Okuduğum Kitaplar #0002 || 161110


Bir önceki Okuduğum Kitaplar #0001 yazısında başladığıma sizlerin de şahit olduğu üzere bu yazının da çoğunluğu (tam olarak 5'te 3'ünü) Harry Potter serisinden eserlere ayrıldı. Diğer iki eser ise bambaşka bir kategoriden: Çocuk kitapları. Neden çocuk kitapları okuduğuma dair gerekli açıklamayı o maddelerin altında bulacaksınız.

---

1. Harry Potter ve Azkaban Tutsağı (Yazarı: J. K. Rowling || 1999 || Çeviren: Sevin Okyay - Kutlukhan Kutlu)

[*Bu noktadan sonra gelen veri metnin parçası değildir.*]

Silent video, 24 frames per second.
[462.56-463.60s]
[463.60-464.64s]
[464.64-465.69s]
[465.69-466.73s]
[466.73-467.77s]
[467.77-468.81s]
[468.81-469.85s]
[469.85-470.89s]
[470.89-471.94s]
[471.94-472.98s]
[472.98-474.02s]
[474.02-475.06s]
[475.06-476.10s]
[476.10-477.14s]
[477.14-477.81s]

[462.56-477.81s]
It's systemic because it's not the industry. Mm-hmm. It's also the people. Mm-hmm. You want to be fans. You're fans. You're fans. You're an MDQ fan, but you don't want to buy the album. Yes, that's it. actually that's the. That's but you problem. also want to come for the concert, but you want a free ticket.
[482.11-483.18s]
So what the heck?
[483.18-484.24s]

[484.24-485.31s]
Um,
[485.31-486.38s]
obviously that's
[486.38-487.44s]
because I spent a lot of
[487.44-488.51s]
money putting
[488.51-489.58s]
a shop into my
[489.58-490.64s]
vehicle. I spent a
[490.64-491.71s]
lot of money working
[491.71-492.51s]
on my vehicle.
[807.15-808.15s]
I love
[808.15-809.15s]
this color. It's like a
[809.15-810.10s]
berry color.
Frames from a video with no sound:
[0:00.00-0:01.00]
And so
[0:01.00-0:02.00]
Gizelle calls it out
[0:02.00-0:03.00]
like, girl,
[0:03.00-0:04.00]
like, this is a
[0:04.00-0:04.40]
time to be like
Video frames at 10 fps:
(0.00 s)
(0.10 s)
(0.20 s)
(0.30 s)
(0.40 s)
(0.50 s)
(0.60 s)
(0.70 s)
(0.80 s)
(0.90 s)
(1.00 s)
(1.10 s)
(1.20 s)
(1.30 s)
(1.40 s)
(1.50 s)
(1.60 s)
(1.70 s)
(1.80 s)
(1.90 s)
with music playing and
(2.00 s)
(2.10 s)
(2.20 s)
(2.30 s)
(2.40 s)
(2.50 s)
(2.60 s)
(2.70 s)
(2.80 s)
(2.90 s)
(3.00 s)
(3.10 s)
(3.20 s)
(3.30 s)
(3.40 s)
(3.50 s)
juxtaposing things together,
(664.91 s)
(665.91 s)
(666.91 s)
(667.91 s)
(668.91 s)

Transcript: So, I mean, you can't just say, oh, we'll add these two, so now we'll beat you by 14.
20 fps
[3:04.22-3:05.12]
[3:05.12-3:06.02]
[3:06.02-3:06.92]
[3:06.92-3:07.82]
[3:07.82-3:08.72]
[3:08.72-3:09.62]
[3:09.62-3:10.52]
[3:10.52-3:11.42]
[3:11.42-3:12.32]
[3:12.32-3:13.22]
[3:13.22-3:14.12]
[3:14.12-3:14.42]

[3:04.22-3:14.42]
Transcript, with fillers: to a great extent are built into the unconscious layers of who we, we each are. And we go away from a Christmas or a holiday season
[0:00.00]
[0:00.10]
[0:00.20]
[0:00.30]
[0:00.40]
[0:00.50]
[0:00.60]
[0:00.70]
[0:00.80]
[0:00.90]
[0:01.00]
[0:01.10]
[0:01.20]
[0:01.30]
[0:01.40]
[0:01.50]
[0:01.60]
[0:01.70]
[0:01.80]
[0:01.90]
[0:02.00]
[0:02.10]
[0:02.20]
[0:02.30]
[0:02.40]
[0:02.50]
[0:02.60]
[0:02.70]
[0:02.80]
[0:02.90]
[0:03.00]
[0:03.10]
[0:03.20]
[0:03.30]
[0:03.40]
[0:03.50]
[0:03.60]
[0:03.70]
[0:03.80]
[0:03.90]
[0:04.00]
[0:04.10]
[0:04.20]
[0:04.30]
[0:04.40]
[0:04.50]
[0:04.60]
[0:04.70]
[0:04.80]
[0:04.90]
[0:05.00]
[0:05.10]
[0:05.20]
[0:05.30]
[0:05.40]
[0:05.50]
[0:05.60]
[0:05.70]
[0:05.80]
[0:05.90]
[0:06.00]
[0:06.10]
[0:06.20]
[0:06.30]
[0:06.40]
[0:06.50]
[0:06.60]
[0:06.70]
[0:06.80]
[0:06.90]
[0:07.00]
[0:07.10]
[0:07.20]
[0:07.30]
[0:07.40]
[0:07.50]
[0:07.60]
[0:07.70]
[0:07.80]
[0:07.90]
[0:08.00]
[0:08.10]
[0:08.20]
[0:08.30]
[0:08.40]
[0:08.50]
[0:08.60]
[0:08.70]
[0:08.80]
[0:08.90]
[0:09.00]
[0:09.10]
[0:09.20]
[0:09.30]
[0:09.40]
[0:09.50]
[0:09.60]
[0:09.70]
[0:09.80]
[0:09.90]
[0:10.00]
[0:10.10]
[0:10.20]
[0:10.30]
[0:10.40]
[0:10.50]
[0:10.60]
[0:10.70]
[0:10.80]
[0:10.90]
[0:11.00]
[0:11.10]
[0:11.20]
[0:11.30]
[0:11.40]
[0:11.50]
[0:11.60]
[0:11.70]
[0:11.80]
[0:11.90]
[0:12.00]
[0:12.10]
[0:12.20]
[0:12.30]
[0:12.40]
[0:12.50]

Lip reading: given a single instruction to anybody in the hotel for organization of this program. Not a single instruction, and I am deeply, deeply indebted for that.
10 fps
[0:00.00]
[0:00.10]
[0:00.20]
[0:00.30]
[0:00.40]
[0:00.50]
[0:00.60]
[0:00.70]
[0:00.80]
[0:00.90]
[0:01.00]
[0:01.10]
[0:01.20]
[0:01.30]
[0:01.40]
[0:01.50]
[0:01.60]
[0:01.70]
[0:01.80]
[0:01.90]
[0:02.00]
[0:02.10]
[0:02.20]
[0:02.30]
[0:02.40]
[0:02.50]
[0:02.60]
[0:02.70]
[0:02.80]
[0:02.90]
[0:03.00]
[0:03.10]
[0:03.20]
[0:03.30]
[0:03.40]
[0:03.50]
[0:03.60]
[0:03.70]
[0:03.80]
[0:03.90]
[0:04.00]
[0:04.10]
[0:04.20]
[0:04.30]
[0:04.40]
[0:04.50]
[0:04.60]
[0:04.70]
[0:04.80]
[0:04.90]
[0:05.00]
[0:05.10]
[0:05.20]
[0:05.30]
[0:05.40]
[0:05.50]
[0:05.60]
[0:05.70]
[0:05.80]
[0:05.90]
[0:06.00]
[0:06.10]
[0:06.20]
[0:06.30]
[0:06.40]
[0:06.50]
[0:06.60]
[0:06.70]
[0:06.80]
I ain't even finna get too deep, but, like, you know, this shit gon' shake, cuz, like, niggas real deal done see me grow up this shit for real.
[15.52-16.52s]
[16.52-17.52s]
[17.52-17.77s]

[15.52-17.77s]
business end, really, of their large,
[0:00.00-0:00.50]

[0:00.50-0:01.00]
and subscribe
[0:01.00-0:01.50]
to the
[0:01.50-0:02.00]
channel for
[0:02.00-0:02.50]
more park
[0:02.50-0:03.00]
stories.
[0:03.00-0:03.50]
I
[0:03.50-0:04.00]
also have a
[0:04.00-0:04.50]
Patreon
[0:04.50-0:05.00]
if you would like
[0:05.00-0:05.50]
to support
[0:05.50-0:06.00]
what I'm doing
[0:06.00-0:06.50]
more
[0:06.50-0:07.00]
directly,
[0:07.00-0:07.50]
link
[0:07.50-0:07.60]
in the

Serinin üçüncü kitabında artık ilk iki kitaba göre biraz daha olgunlaşan daha doğrusu büyüyen bir Harry ile karşı karşıyayız. Sırf Harry değil tabii yakın arkadaşları Ron ve Hermione de onunla birlikte büyüyor. Bu da ne demek oluyor? Yaşadıkları sorunlar ve hikâyeler de büyümeye başlıyor. İşte tam da bu noktada yazar J. K. Rowling'i bir kere daha takdir ediyorum çünkü hem bu büyümeyi çok iyi bir şekilde kitaba sindiriyor hem de hikâye kurgusunu da kahramanlar ve okuyucularla birlikte büyütmeyi (derinleştirmeyi) çok başarılı bir şekilde gerçekleştiriyor. Kitabın heyecanını kaçıracak herhangi bir detay vermeyeceğim ama bu bölümde hayatımıza Sirius Black, Lupin, ruhemiciler, Azkaban ve Sihir Bakanlığı giriyor diyebilirim.

2. Konuşan Kedi (Yazarı: Muzaffer İzgü || Resimleyen: Cavit Yaren || 1998)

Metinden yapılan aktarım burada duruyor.